#### WHAT NEEDS TO BE DONE:
Return each record verbatim, images excluded.

#### EXERCISE MATERIALS:
☆ ☆ ☆ ☆ ☆

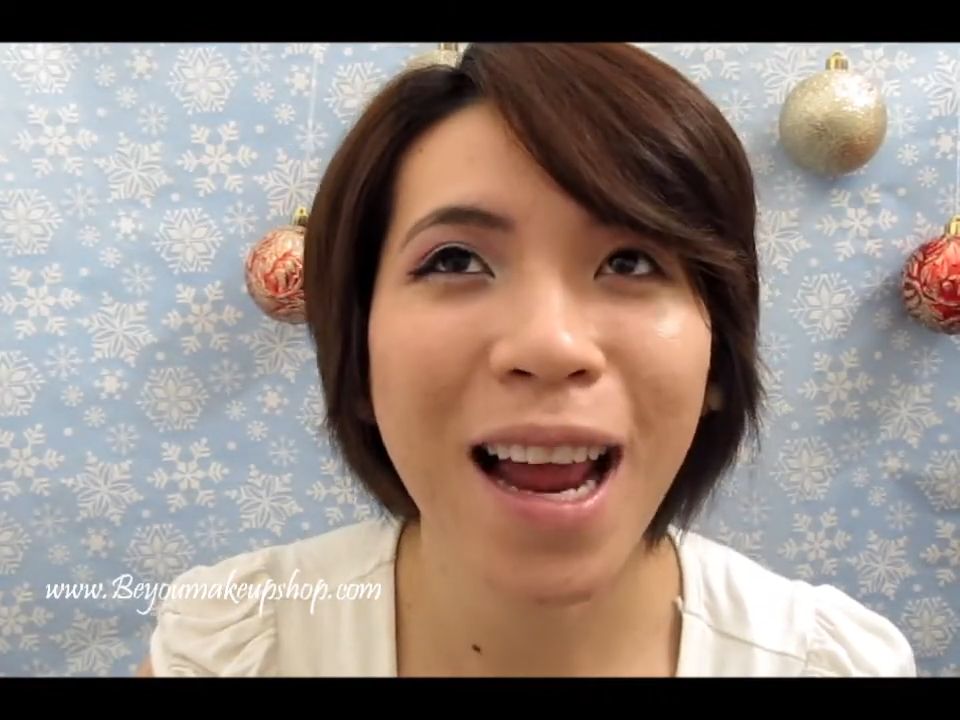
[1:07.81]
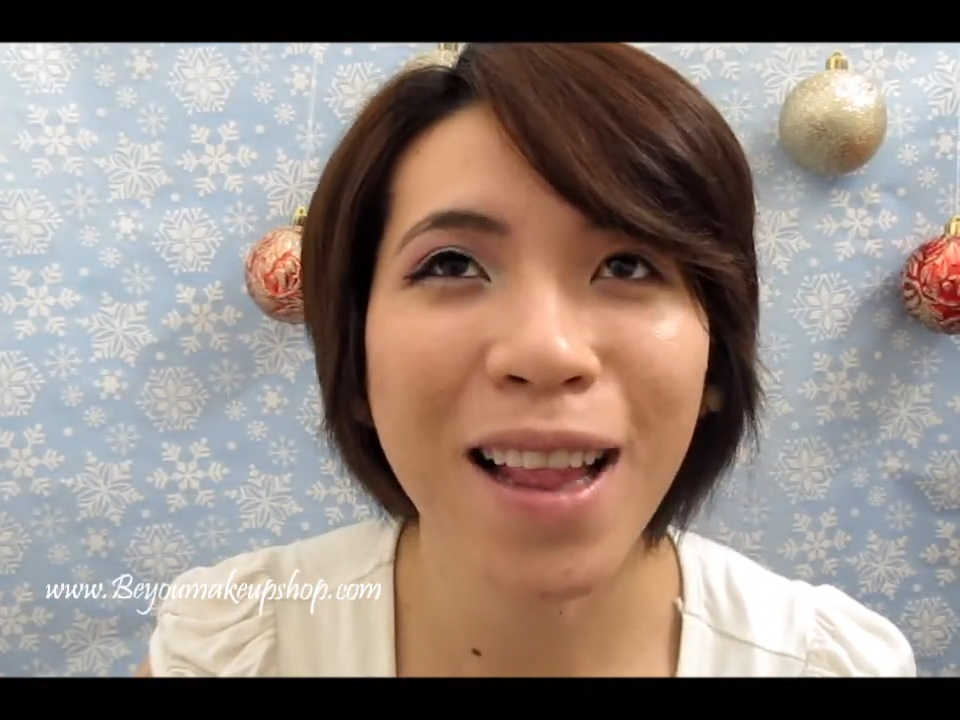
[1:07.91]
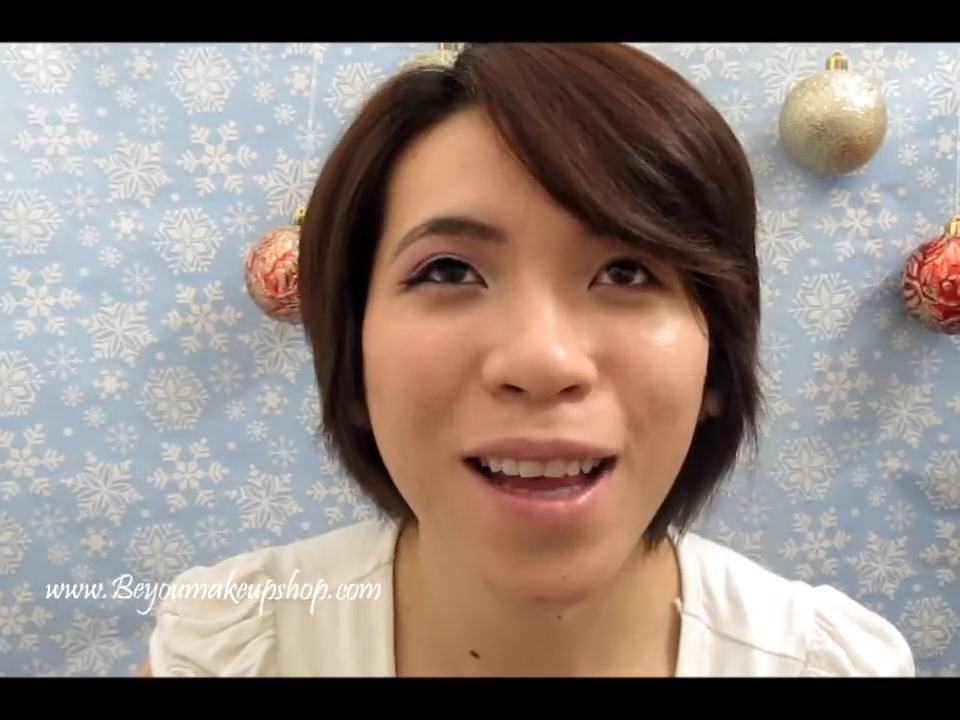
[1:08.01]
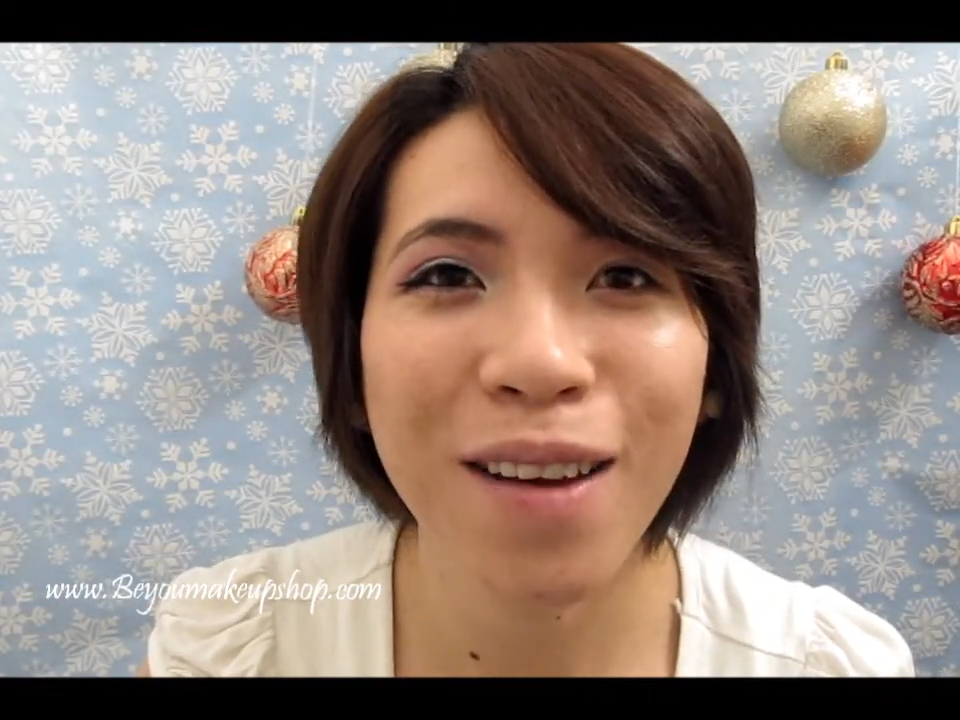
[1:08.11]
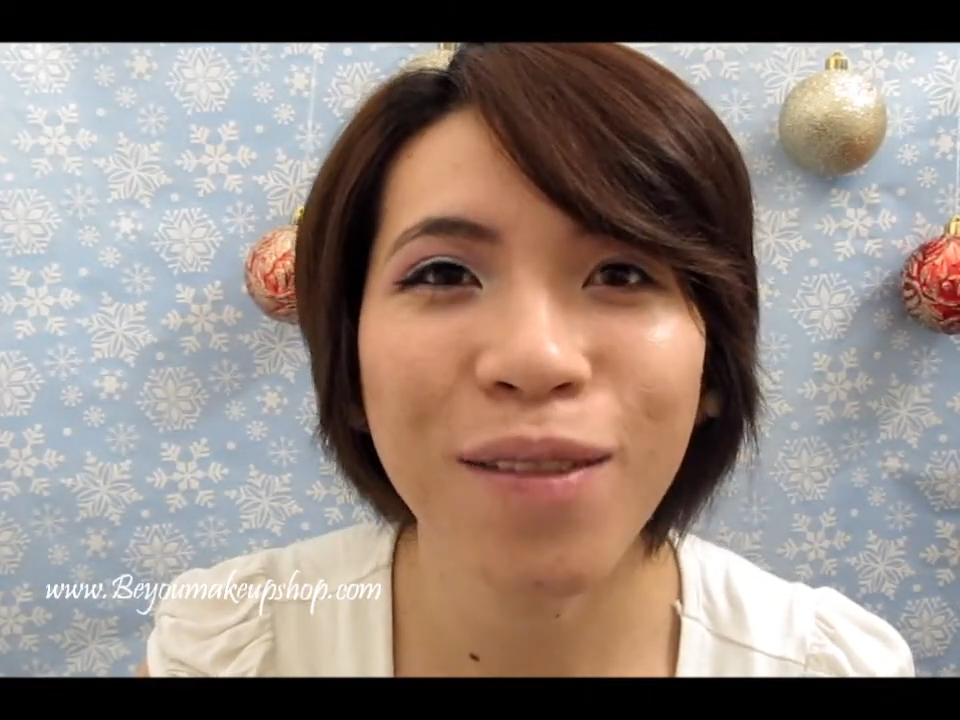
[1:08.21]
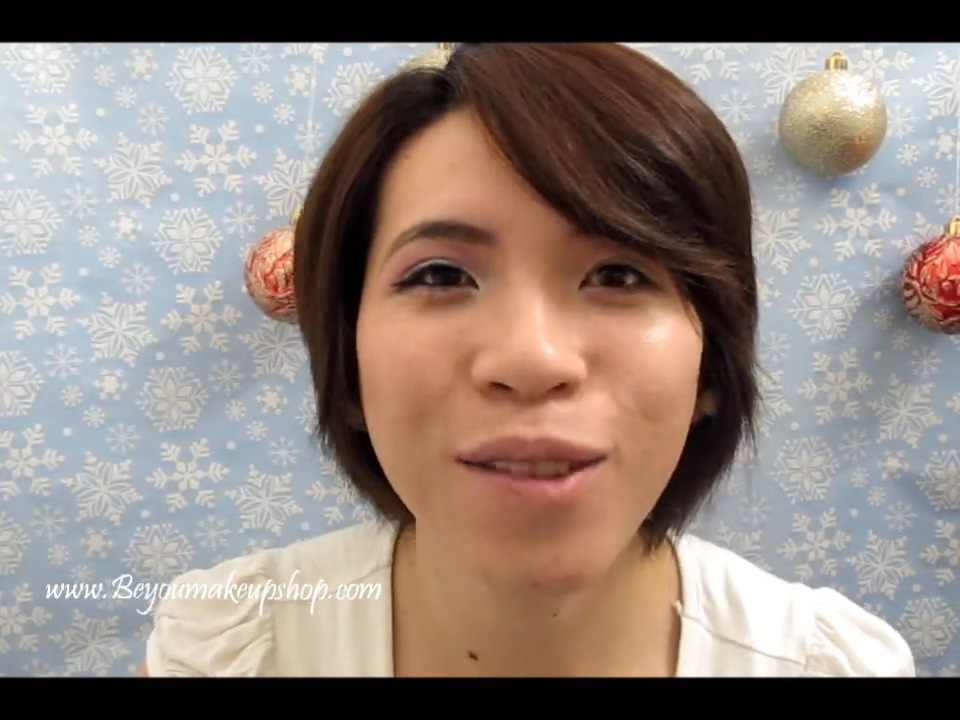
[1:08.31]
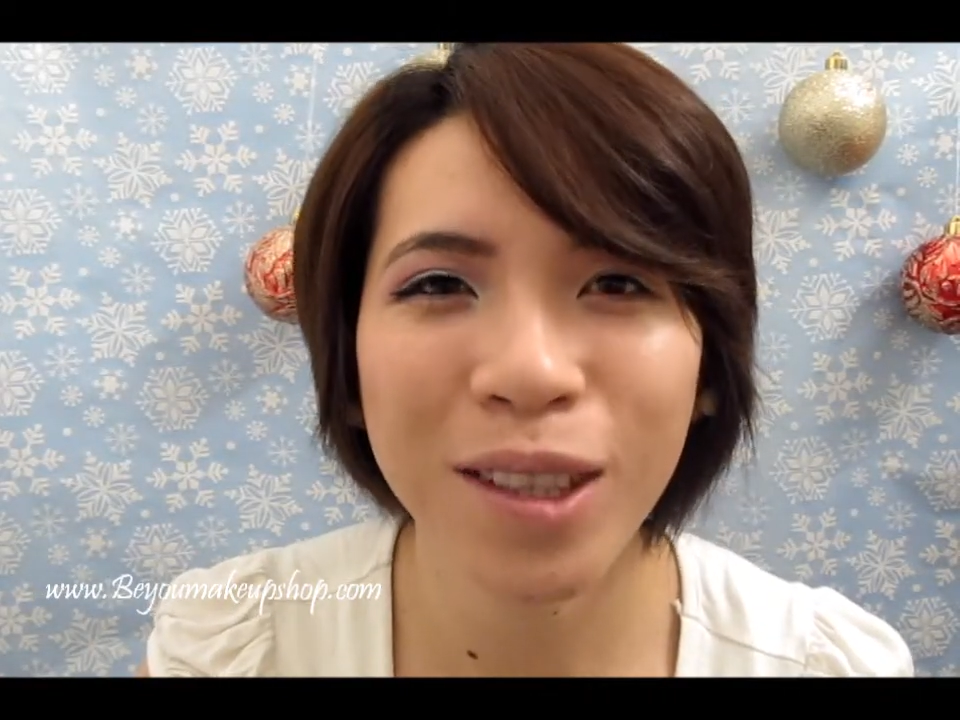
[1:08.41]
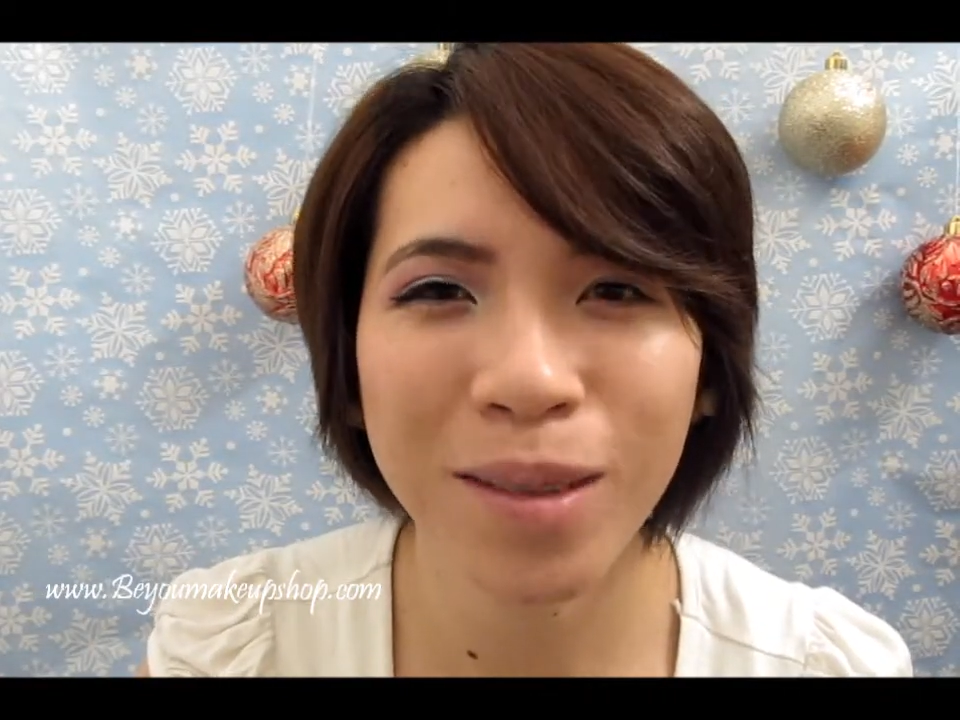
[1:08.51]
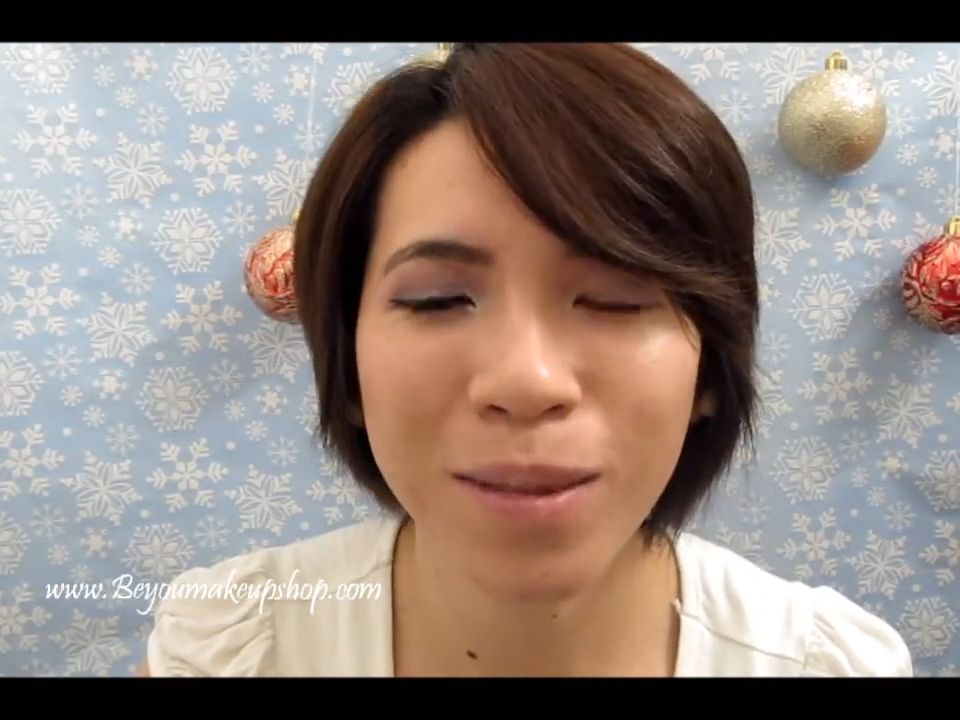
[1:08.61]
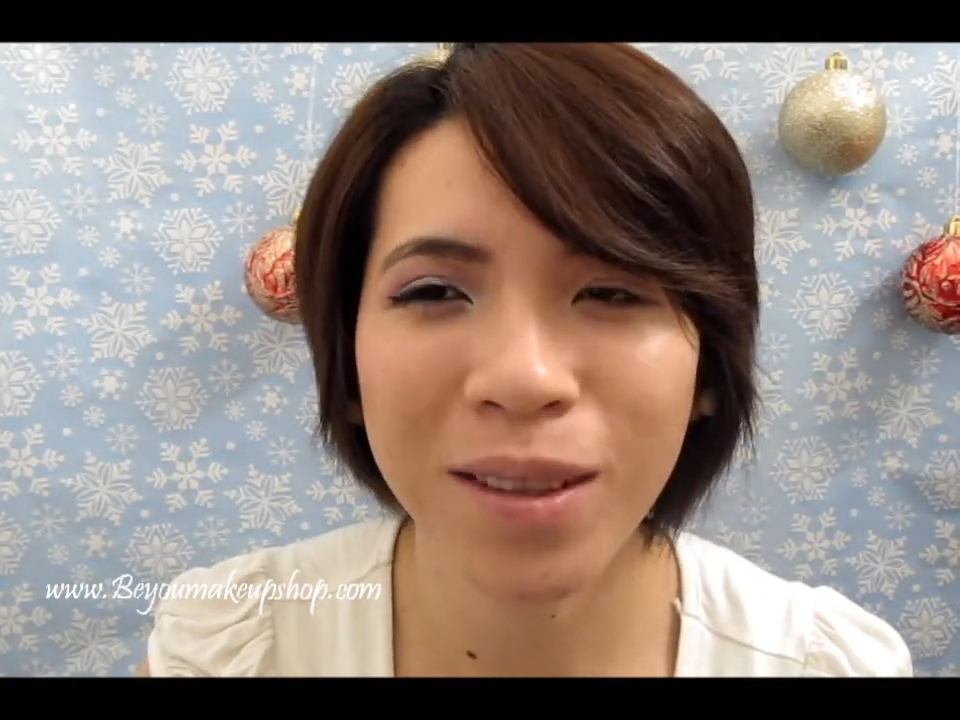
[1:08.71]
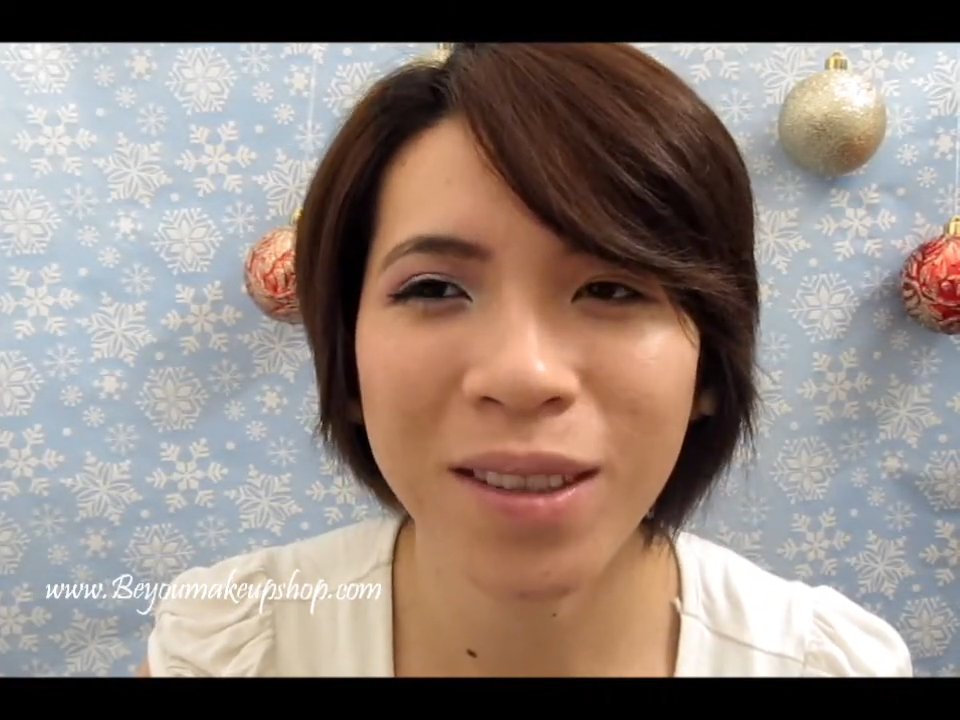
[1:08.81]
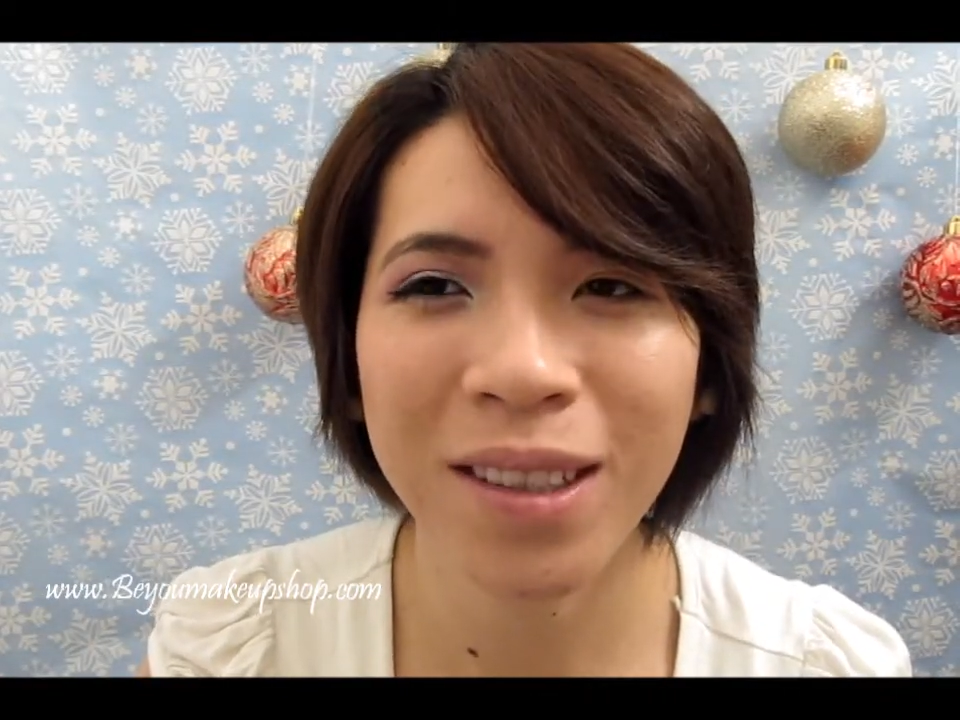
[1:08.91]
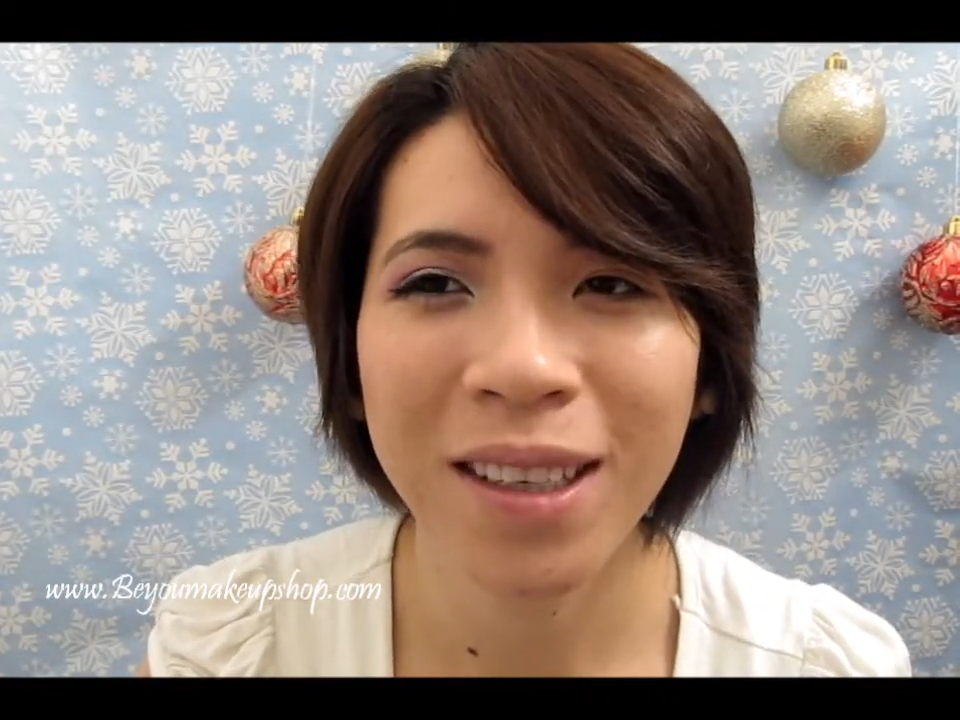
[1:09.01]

love Christmas.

☆ ☆ ☆ ☆ ☆

#### OUTPUT FOR THIS EXERCISE:
[1:07.81]
[1:07.91]
[1:08.01]
[1:08.11]
[1:08.21]
[1:08.31]
[1:08.41]
[1:08.51]
[1:08.61]
[1:08.71]
[1:08.81]
[1:08.91]
[1:09.01]

love Christmas.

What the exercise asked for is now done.